How Ukraine is winning the propaganda war

    It took two months for Ukrainian officials to acknowledge that the story was a myth. “The ghost of Kiev is a superhero legend, whose character was created by Ukrainians,” Ukraine’s Air Force Command said on Facebook on April 30. “Please don’t fill the information space with fakes!”

    The Kiev ghost was an early lesson for Ukrainian officials, said Laura Edelson, a computer scientist at New York University who studies political communications. “I think they’ve retreated to that sort of thing. When you talk to Western Europe and North America, you have to be considered trustworthy,” she says. “There was a linchpin of telling the story of this mythical fighter pilot to tell the stories of everyday Ukrainians.”

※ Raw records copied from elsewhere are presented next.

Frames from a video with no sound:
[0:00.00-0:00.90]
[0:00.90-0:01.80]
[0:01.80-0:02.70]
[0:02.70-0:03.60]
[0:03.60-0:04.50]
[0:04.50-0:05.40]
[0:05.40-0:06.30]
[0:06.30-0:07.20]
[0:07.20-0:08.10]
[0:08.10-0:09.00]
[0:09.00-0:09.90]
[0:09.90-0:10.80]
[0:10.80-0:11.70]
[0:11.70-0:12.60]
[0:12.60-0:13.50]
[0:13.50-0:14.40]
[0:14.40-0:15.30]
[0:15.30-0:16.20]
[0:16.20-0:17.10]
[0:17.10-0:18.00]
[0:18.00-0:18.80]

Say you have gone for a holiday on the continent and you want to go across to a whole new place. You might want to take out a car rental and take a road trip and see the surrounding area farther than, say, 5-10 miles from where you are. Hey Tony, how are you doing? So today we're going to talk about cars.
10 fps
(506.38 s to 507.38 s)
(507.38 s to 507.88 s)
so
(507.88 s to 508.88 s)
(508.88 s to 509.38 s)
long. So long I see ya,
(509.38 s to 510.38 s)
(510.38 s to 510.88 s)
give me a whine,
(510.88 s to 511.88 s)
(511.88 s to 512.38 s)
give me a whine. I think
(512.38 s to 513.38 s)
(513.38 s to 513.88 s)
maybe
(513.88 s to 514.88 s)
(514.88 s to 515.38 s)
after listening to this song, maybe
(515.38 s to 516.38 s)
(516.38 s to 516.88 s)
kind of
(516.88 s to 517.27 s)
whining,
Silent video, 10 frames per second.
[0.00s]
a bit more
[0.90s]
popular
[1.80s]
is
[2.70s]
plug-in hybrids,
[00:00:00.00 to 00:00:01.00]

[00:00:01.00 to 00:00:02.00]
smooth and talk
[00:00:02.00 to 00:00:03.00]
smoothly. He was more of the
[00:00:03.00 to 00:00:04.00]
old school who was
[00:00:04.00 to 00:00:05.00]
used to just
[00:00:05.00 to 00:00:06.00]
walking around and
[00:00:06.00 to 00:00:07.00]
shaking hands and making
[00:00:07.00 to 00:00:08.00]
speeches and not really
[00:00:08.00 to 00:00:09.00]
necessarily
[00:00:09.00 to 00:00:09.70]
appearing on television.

    Ukrainian propaganda should appeal to multiple audiences: Ukrainians themselves, the English-speaking world and also people in Russia. At home, morale is crucial to the country’s success in a brutal war. People need to feel like they’re defending more than just their piece of land, Edelson says. “You have to defend your common identity. You have to defend your self-esteem,” she adds.

    Encouraging resistance becomes more important as Russia tries to hold referendums in occupied territories, said Paul Baines, a professor of political marketing at the University of Leicester’s School of Business. “This is one way to make sure people in those areas don’t vote in those fake referendums,” he says of Ukraine’s communications strategy. In late April, Fedorov posted a video to Telegram that combined Banda’s campaign branding with footage of the city of Kherson, then occupied by Russia. “In Kherson, residents are again going to a meeting to explain to the occupiers that there will be no ‘referendums’,” Federov wrote. “Thank you for your courage.”

    But domestic communications must also align with international messages: that if Ukraine had better weapons, it could beat Russia, and that democracy in Europe depends on the country’s success. “Financing depends on [the information war]sanctions depend on it,” said Jon Roozenbeek, a disinformation researcher at the University of Cambridge.

    That’s why Banda’s courage campaign took off around the world, with the English ads swapping the word courage for the word bravery. The word bravery, in Banda’s font and flanked by blue and yellow, is shown in Times Square in New York and was the setting for a speech by British Prime Minister Boris Johnson in May.

    Since Banda’s campaign was launched, the idea of ​​everyday heroism as a morale boost has become commonplace in Ukraine, with MPs and community groups that are repeating the message. “Each volunteer project has its own mission and purpose, but they all tell the stories of how Ukrainians fight, what gives examples to others and inspires them to fight or keep fighting,” said Nataliia Mykolska, co-founder of Data Battalion, an open source database that collects photos and videos of Russian aggression.

    “I don’t think Ukraine will win this war because of the brave campaign alone, far from it,” Baines said. “But it’s part of the puzzle of how they make sure the West continues to give them weapons and make their own people resist Russian attempts to seize their sovereignty.”